Daishiro drove deep. He drove hard. It didn't work. Instead of neat decapitation, the guillotine caused only messy, crushed bone. As the sorry son of the samurai failed again and again, he turned noisy and tense. So did the bird. The sink filled with feathers and blood.
Lovingly bred by the chicken fanciers of the English countryside, the Sebright bantam occupies a peculiar position in the pantheon of poultry: It has a feminine side. It's not so much that it's sensitive or in any way maternal. It's more that it looks like a hen. With black laced fringe on its feathers and large and rounded breasts, this ornamental fowl is celebrated, not marinated.

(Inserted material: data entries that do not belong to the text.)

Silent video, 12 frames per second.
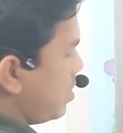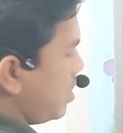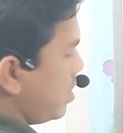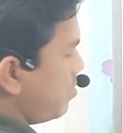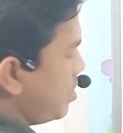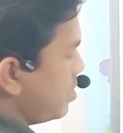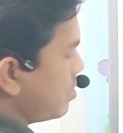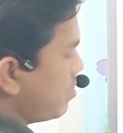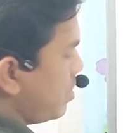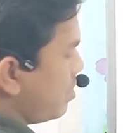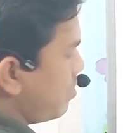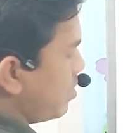AB
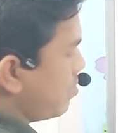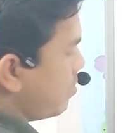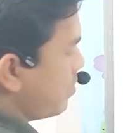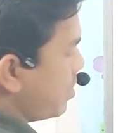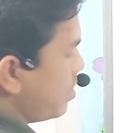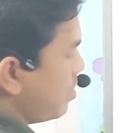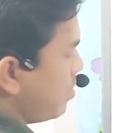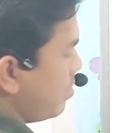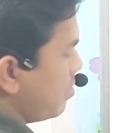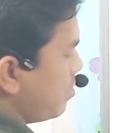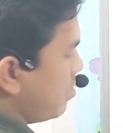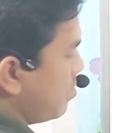square we have to find out.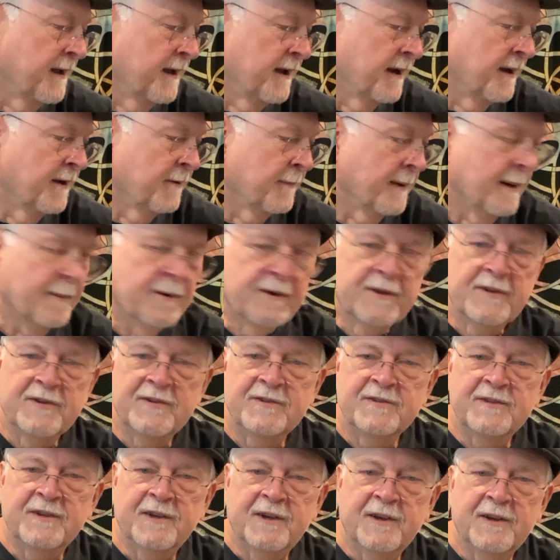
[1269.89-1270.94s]
Remember, this
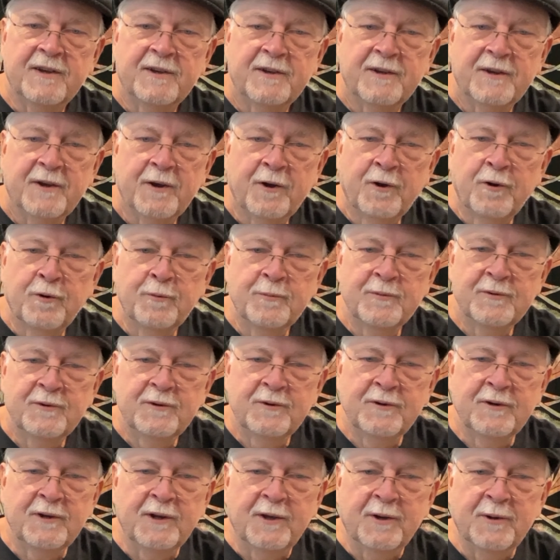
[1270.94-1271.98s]
is a home
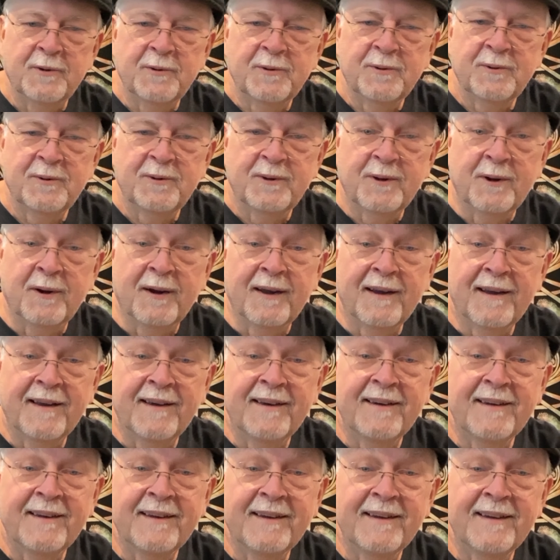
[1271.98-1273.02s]
studio, right?
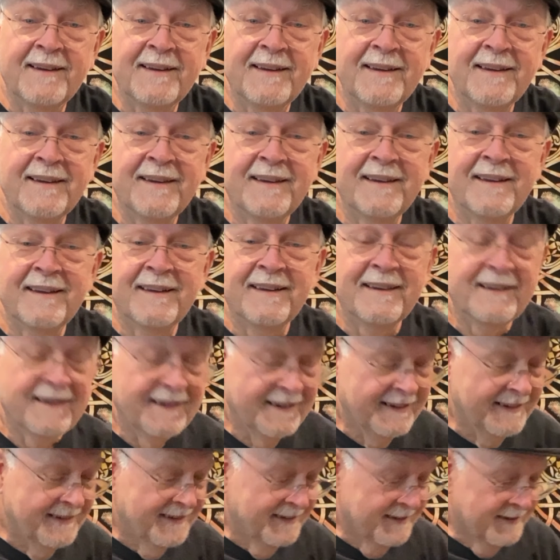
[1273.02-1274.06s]

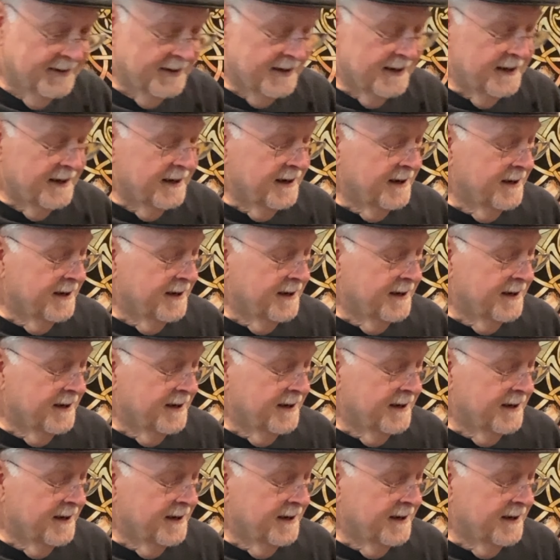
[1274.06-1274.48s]
Okay.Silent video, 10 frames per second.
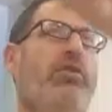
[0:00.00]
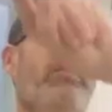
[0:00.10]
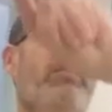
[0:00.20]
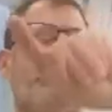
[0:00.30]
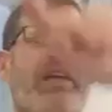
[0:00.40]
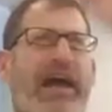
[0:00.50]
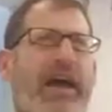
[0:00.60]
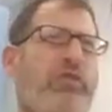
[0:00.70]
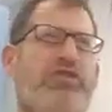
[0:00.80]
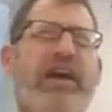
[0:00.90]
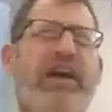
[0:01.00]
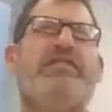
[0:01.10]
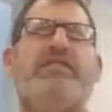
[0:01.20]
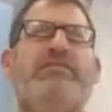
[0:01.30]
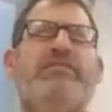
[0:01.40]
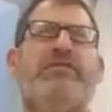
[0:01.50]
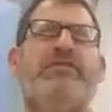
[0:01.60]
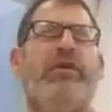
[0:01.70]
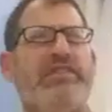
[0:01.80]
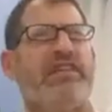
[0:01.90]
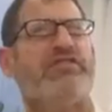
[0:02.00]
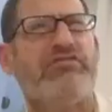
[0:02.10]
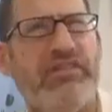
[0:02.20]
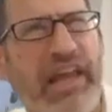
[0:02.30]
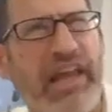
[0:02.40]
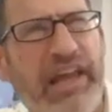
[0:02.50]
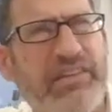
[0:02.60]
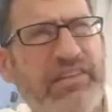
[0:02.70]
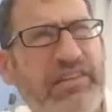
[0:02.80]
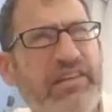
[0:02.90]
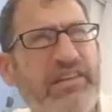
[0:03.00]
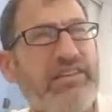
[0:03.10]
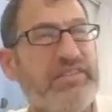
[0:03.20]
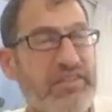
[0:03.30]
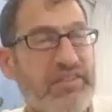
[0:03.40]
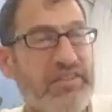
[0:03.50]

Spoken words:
direct us, all of us, to our Shvatim, to our ancestral land.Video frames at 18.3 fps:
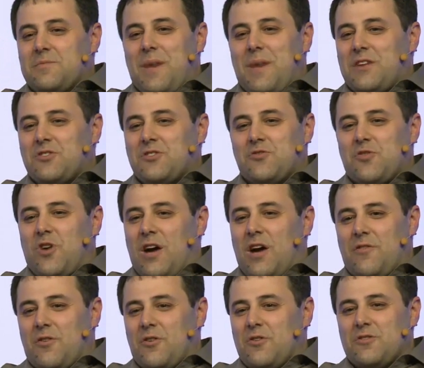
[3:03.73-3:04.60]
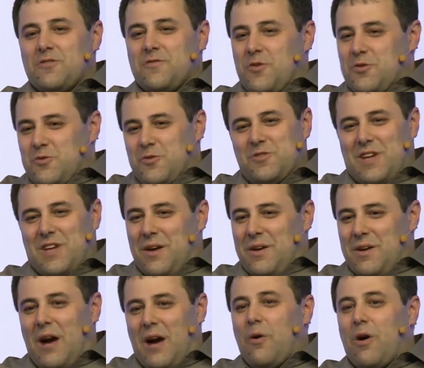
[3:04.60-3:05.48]
match drivers,
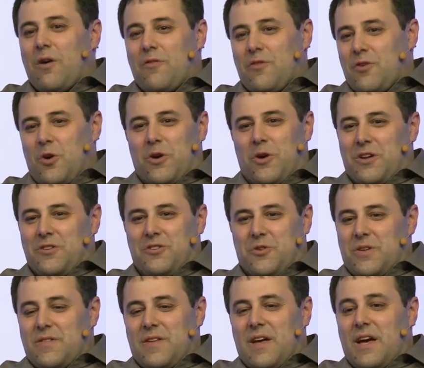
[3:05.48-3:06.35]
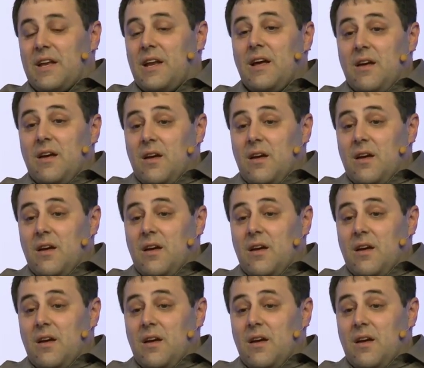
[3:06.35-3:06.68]
virtualization, however you're going and doing that.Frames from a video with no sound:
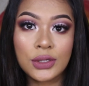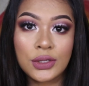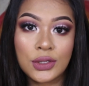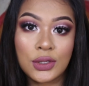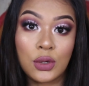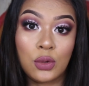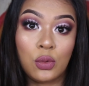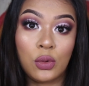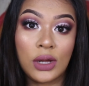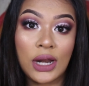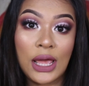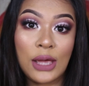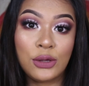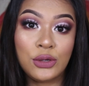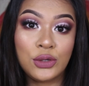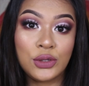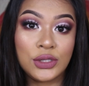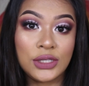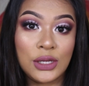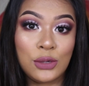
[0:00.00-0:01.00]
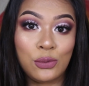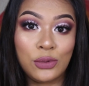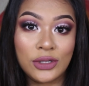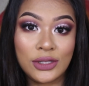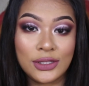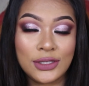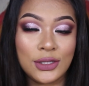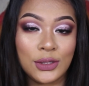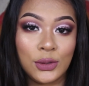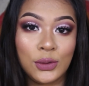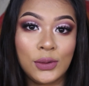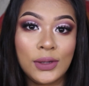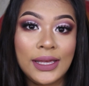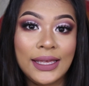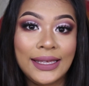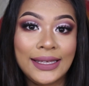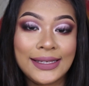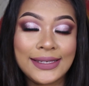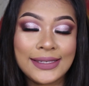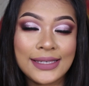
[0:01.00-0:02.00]
So what I usually would do
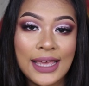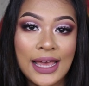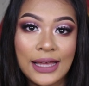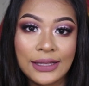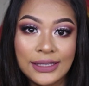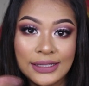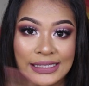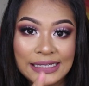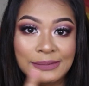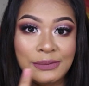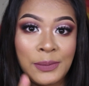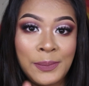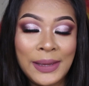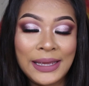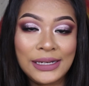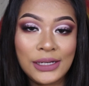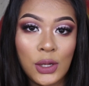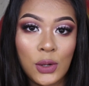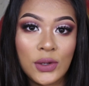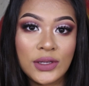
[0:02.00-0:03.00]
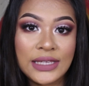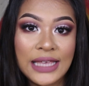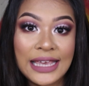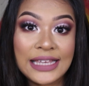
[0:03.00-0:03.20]
is the tip of my nose,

Kim Novak might have told you: Beauty has a secret. In the case of Ms. Novak, more correctly called Mr. Novak, male gender development can be arrested because of genetic mutation. In his case, the condition known as testicular feminization causes the receptor for male hormone to malfunction: It won't respond to testosterone. So that gorgeous babe on the screen may be a man.
Nature delights us with other gender benders. Consider, as you may have already, the spotted hyena. This ugly marauder of the planes has been endowed with an over-abundance of maleness, which affects everything from its lady parts to its behavior: It kills nearly everything it sees, which includes its little brothers as they first poke their faces out of mommy's manly vagina. Now there's a reason to laugh!
Which brings us back to the Sebright.